France 5 a diffusé dimanche, en seconde partie de soirée, un documentaire très intéressant sur les vicissitudes qu'a connu "Le livre noir" élaboré par le comité antifasciste Juif , 38 écrivains russes? le tout sous la direction des auteurs soviétiques Ilya Ehrenbourg et Vassili Grossman. C'est Albert Einstein qui avait suggéré et appuyé la réalisation de cet ouvrage qui se heurta à la censure du parti "parce qu'il laissait penser que seuls les Juifs avaient été systématiquement massacrés par les nazis en Union Soviétique".
Ce documentaire contenait beaucoup de documents photos ou cinéma provenant d'URSS. Noir et blanc ces films et ces photographies étaient intéressantes à la fois par leur beauté, leur rareté, leur message (souvent sous entendu) et par ce qu'elles disaient de la vie en URSS avant et pendant la dictature stalinienne. Les hommes et les femmes, les voitures, les vêtements, les moyens de transports, les villes, la guerre, tout ce qui n'était pas le sujet du film mais son contexte était à la fois étonnant et révélateur.
On nous a tellement dit que la patrie de Lénine était une prison géante qu'on était étonné de voir des couples danser, des villes animées, bien éclairées et dans lesquelles circulaient des véhicules de tous genres.
Mais revenons au sujet de ce documentaire et à ce qu'il disait. En 1945, à la fin de la guerre, Staline ne voulait pas qu'on parle du génocide des Juifs par les hitlériens. Son souhait était que l'on confonde les victimes et qu'on parle des millions de morts soviétiques à l'exclusion de toute autre formule ou analyse. On le sait, les désirs de Staline étaient des ordres.
Or Hitler, en juin 41, envahit l'URSS sans déclaration de guerre avec le projet bien arrêté de tuer les commissaires politiques soviétiques, les responsables communistes qui tomberaient entre les mains de l'armée allemande mais il comptait bien exterminer tous les Juifs d'union soviétique.
Le livre noir, écrit pendant et après la guerre, se voulait un témoignage sincère du martyr Juif en URSS. De cette dichotomie ne pouvait que naître un conflit. Et entrer en conflit avec le maître du Kremlin était tout simplement impensable.
Interdit pendant 250 ans le Livre noir n'a pas eu autant de temps à attendre pour être publié: la fin de l'URSS permit sa publication avant ce délai grotesque et offensant qui montre bien ce qu'était ce régime.
J'insiste sur la richesse iconographique du documentaire: un bout de film dans lequel des gens masqués, d'horribles films d'actualité, des extraits de spectacles et des interviewes rares.
Ce régime, comme le laissait entendre Vassili Grossman valait bien son ennemi mortel.
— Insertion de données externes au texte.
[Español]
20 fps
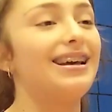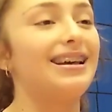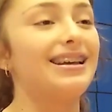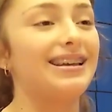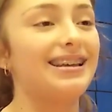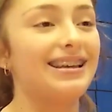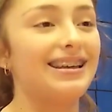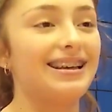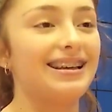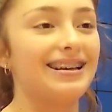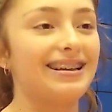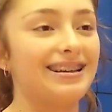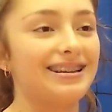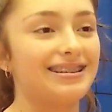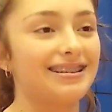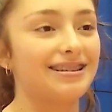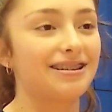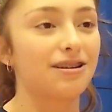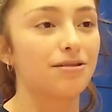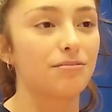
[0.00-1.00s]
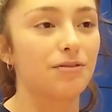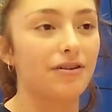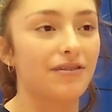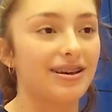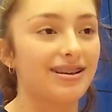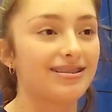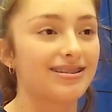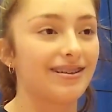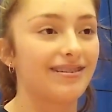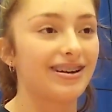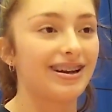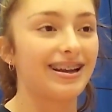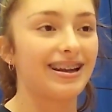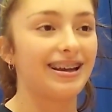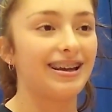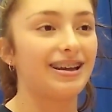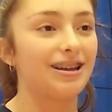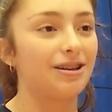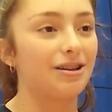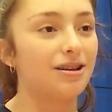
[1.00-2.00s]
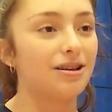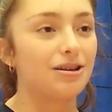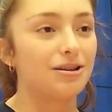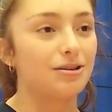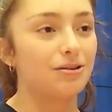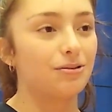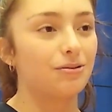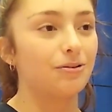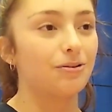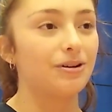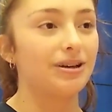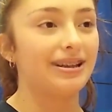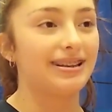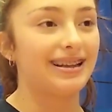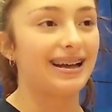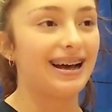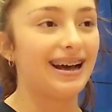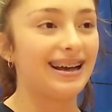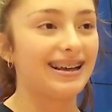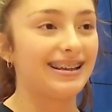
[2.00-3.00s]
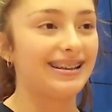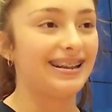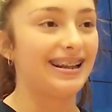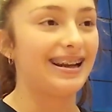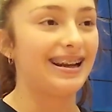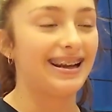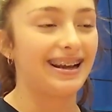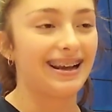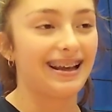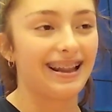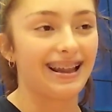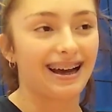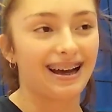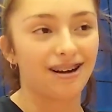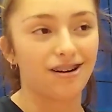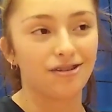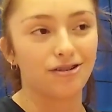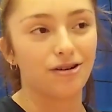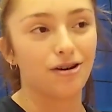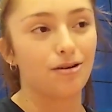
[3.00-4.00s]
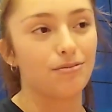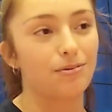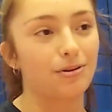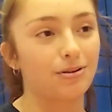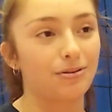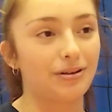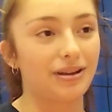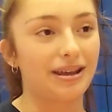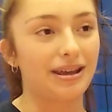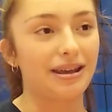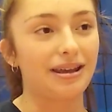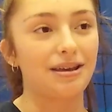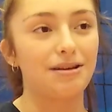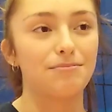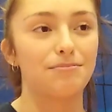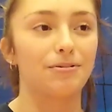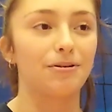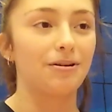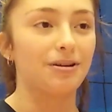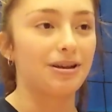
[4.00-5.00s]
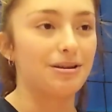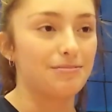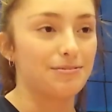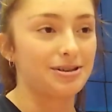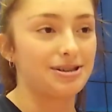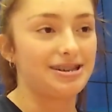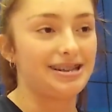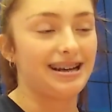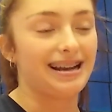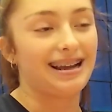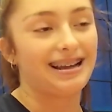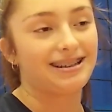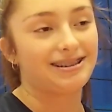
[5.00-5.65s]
y se siente muy bien saber que tú estás y tienes que dejarlo todo por tu equipo y por Chile.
Les deux faisaient peu de cas de la vie humaine.
Je n'ai pu m'empêcher de penser qu'aujourd'hui les Etats Unis, la Russie de Poutine, la Chine et d'autres pays comme la Corée du Nord ou la Turquie étaient en capacité, individuellement ou en association de nous imposer bien des tourments.
La guerre est dans le patrimoine génétique de l'homme tandis que l'armement est le plus important domaine d'activités dans lequel les progrès sont ininterrompus.
J'ai appelé ce post "les pendus" parce qu'il y a un passage de film où l'on voit des Juifs Russes après leur exécution et que ces visages risquent de me hanter longtemps.